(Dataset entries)
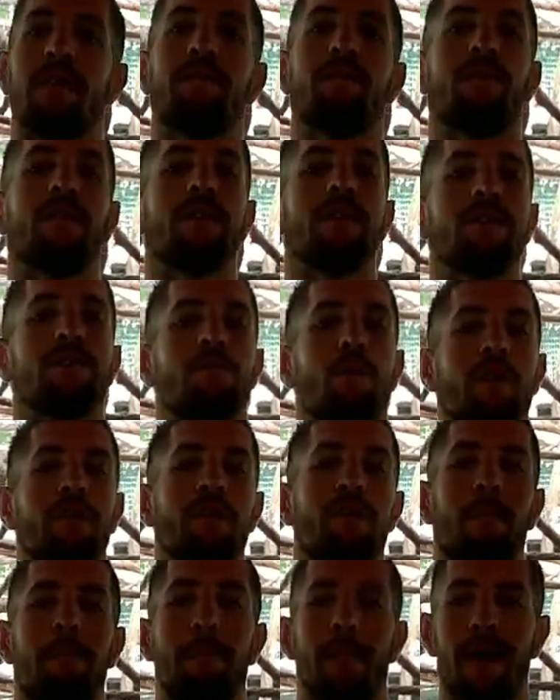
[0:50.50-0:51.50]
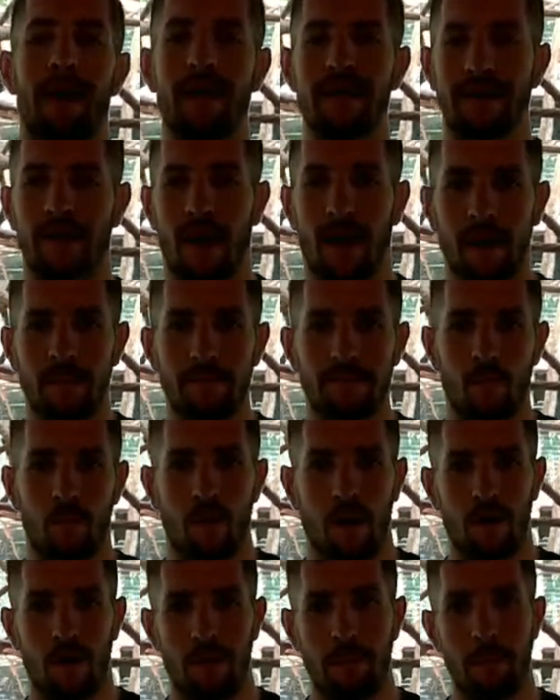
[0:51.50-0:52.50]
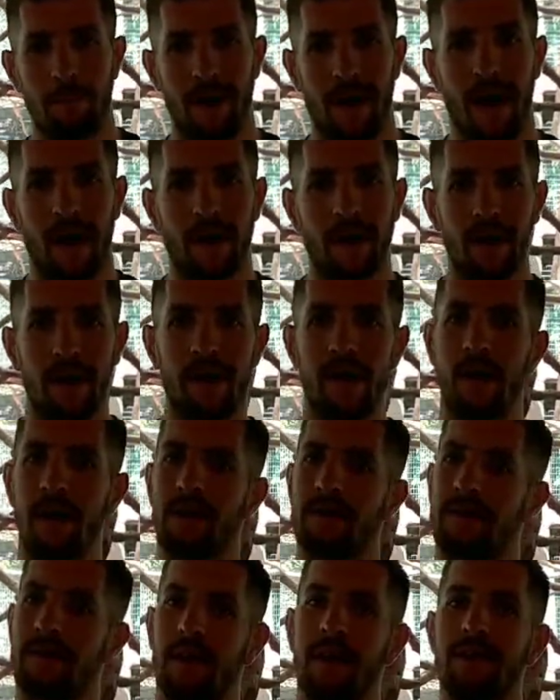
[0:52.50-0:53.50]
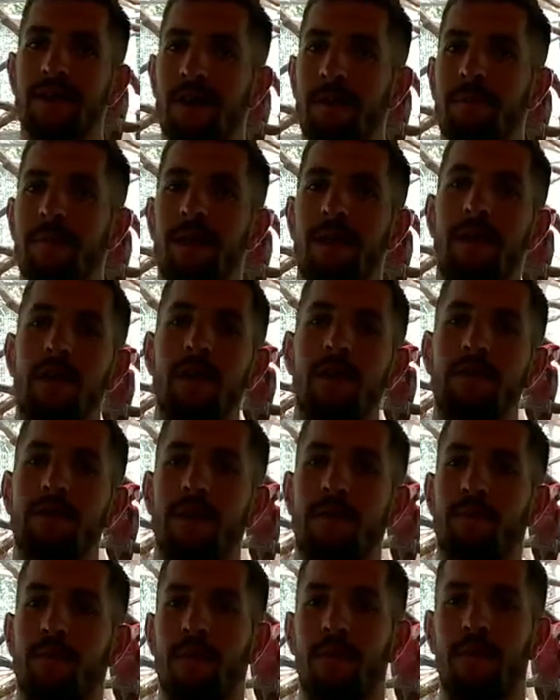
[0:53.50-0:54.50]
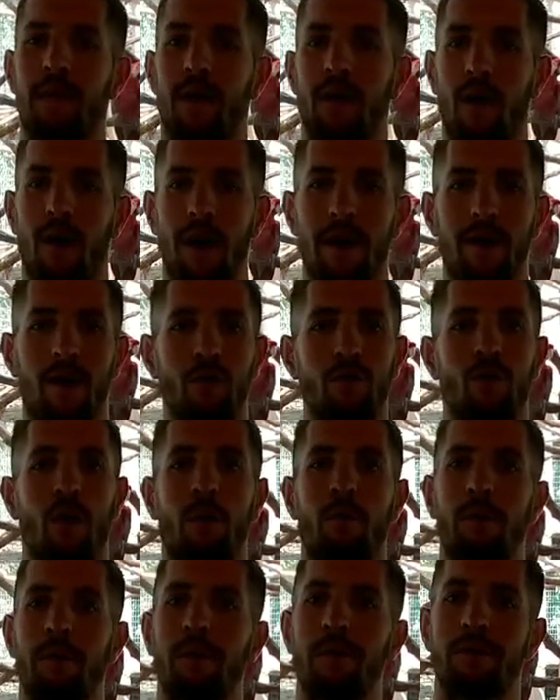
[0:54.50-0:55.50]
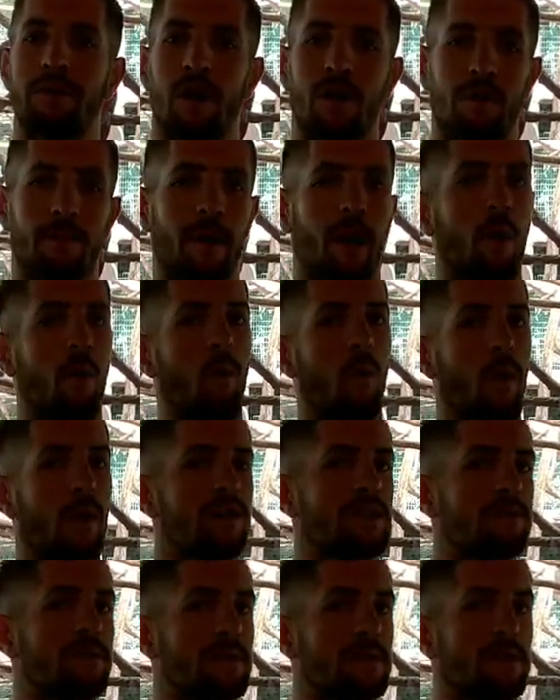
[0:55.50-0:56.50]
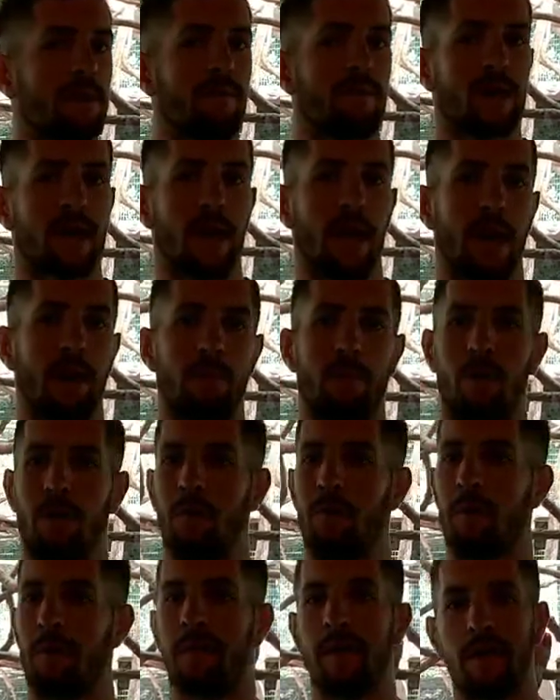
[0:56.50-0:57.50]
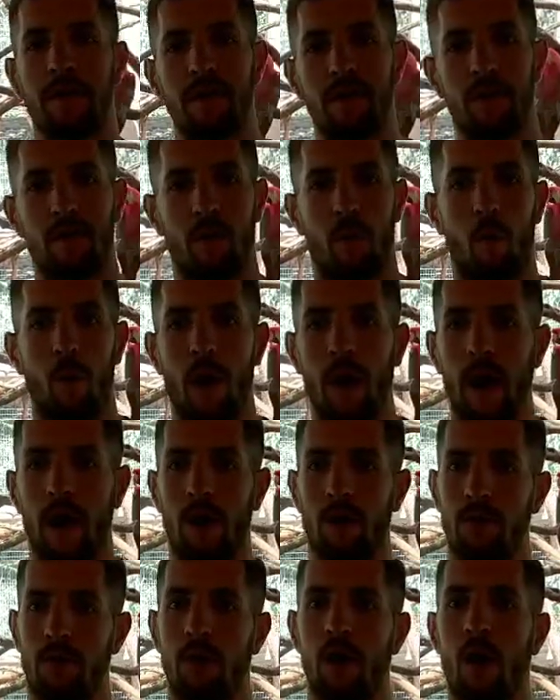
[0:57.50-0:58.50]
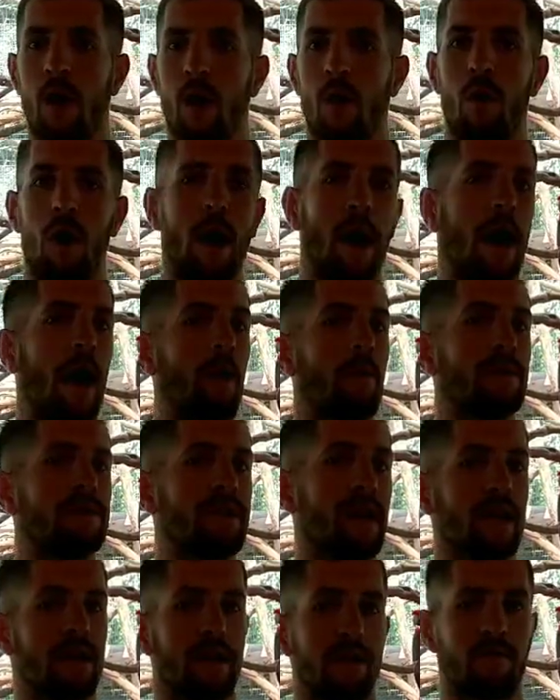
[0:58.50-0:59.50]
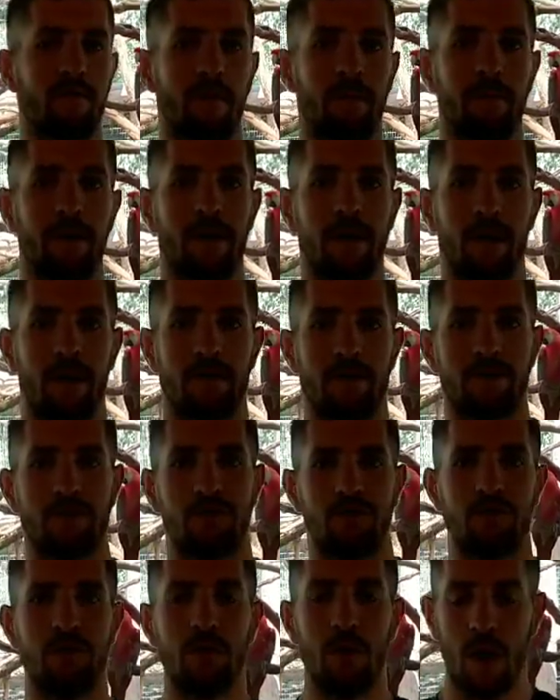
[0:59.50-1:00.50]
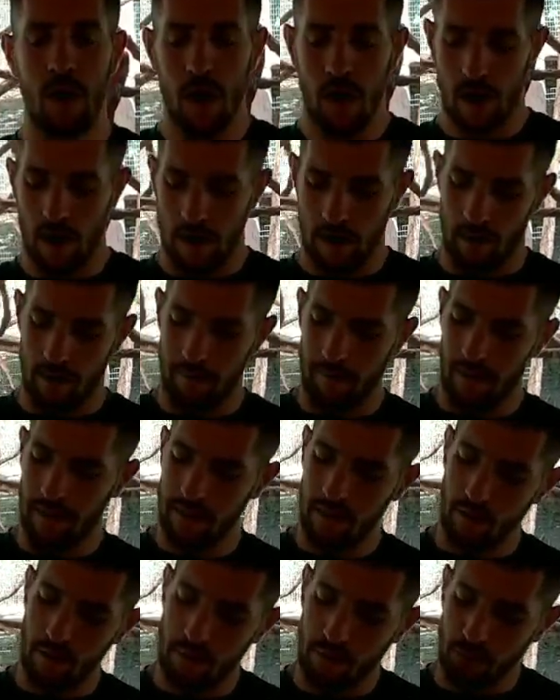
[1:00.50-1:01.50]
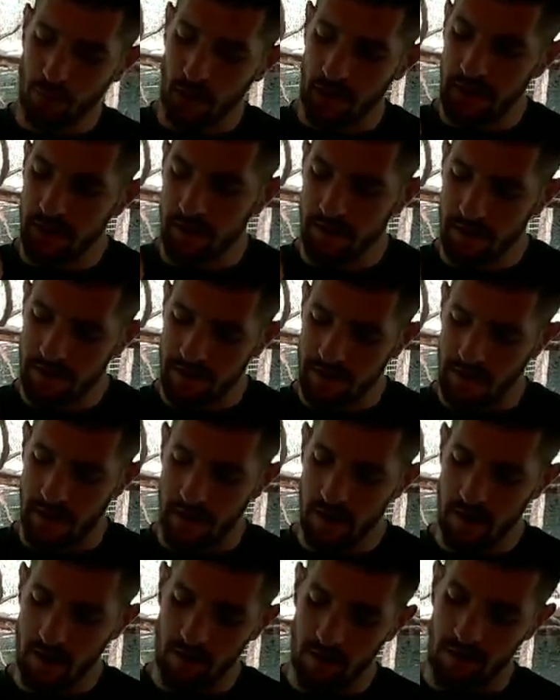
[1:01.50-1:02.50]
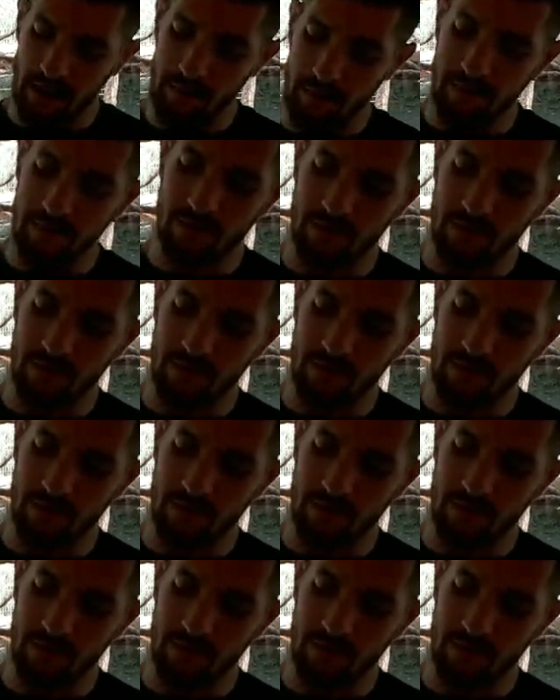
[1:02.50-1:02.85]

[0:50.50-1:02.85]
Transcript: this is one of your many times, welcome back. Today's going to be a little different though. I know normally we talk about one specific animal, what they do in the wild, how we take care of them here at the zoo. My little friend here today, her name is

§ **EXERCISE DETAILS**:
Set down every record exactly as written, but drop the pictures.

§ **EXERCISE RESULT**:
[0:50.50-0:51.50]
[0:51.50-0:52.50]
[0:52.50-0:53.50]
[0:53.50-0:54.50]
[0:54.50-0:55.50]
[0:55.50-0:56.50]
[0:56.50-0:57.50]
[0:57.50-0:58.50]
[0:58.50-0:59.50]
[0:59.50-1:00.50]
[1:00.50-1:01.50]
[1:01.50-1:02.50]
[1:02.50-1:02.85]

[0:50.50-1:02.85]
Transcript: this is one of your many times, welcome back. Today's going to be a little different though. I know normally we talk about one specific animal, what they do in the wild, how we take care of them here at the zoo. My little friend here today, her name is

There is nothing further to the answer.